◆ Work instruction:
Reproduce the records precisely. Omit every picture.
----- Listed entries
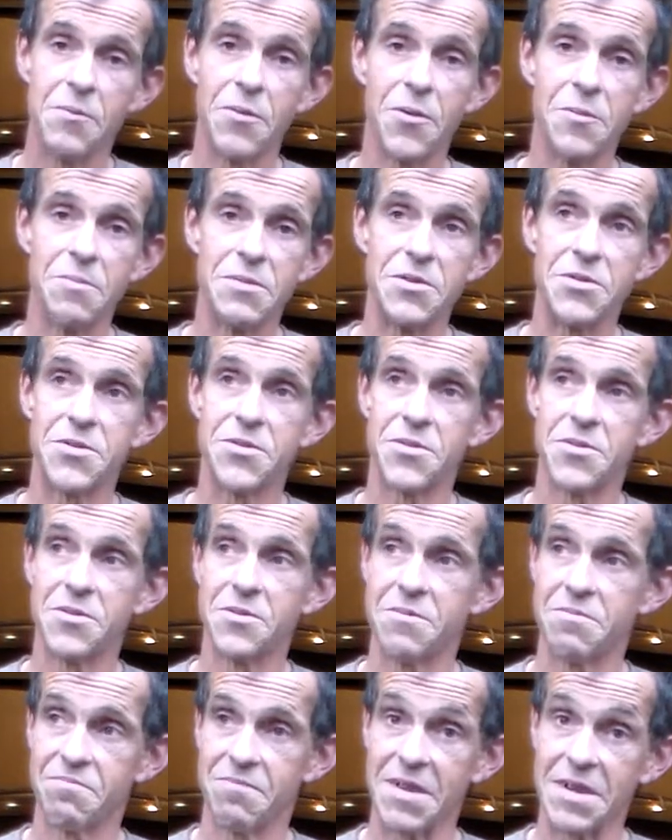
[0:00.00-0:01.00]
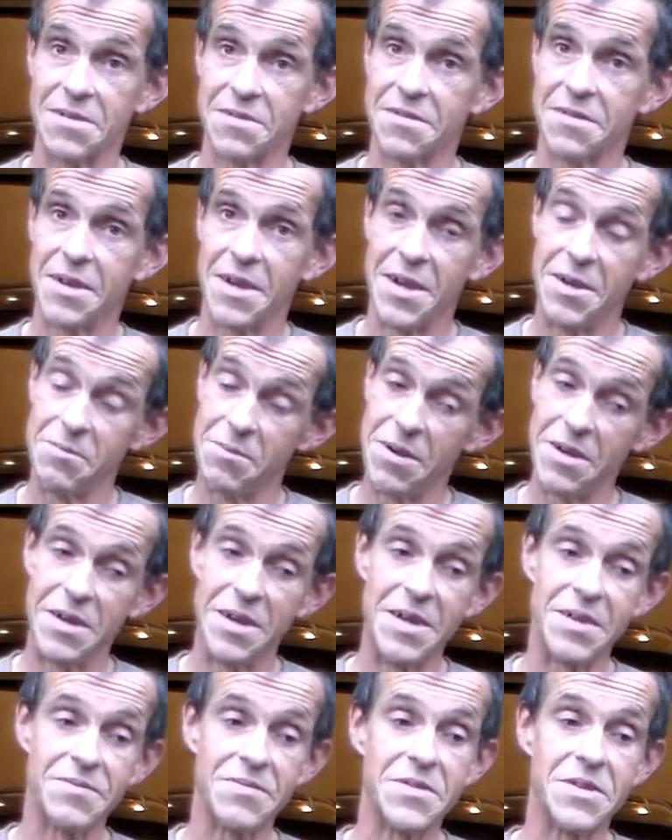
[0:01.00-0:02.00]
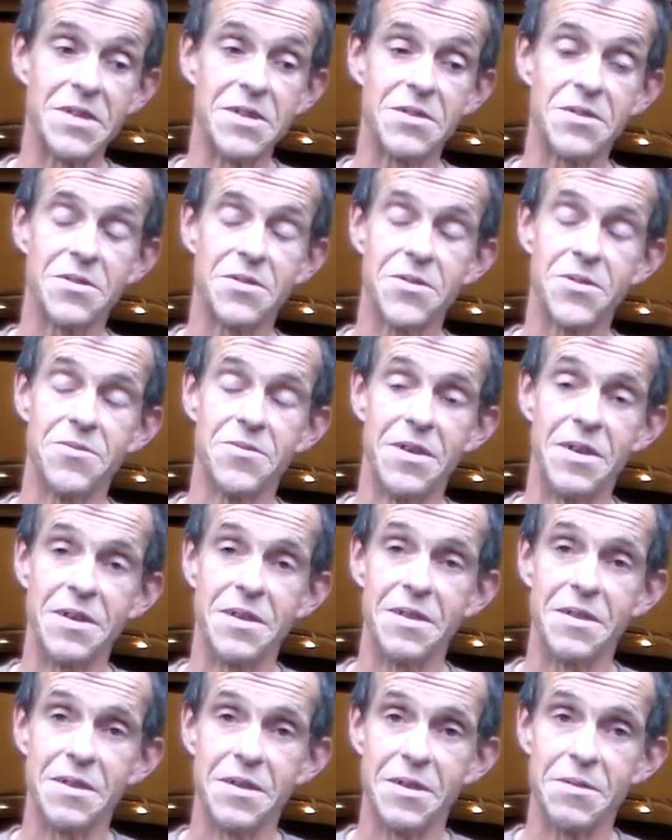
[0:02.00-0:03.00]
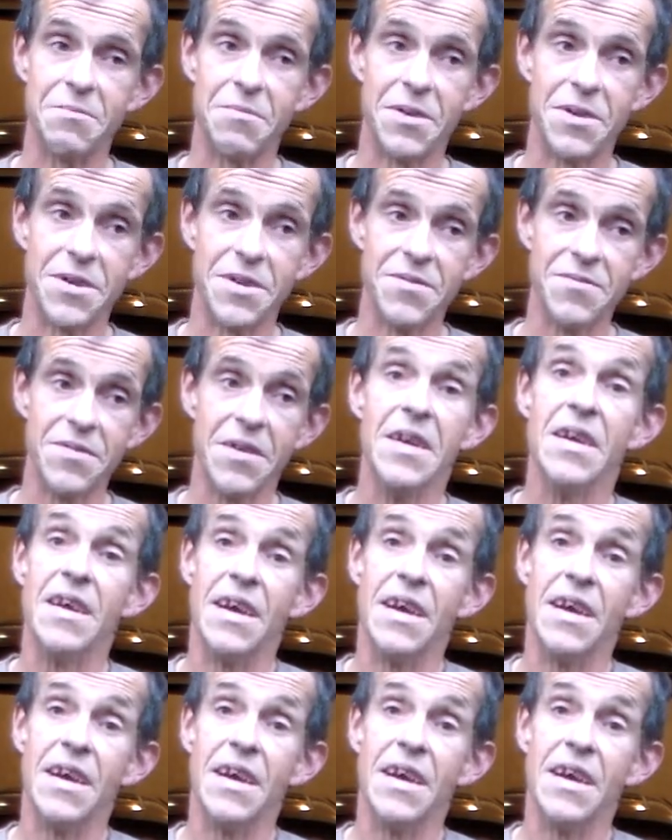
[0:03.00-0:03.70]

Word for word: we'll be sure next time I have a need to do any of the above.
----------
◆ Final answer:
[0:00.00-0:01.00]
[0:01.00-0:02.00]
[0:02.00-0:03.00]
[0:03.00-0:03.70]

Word for word: we'll be sure next time I have a need to do any of the above.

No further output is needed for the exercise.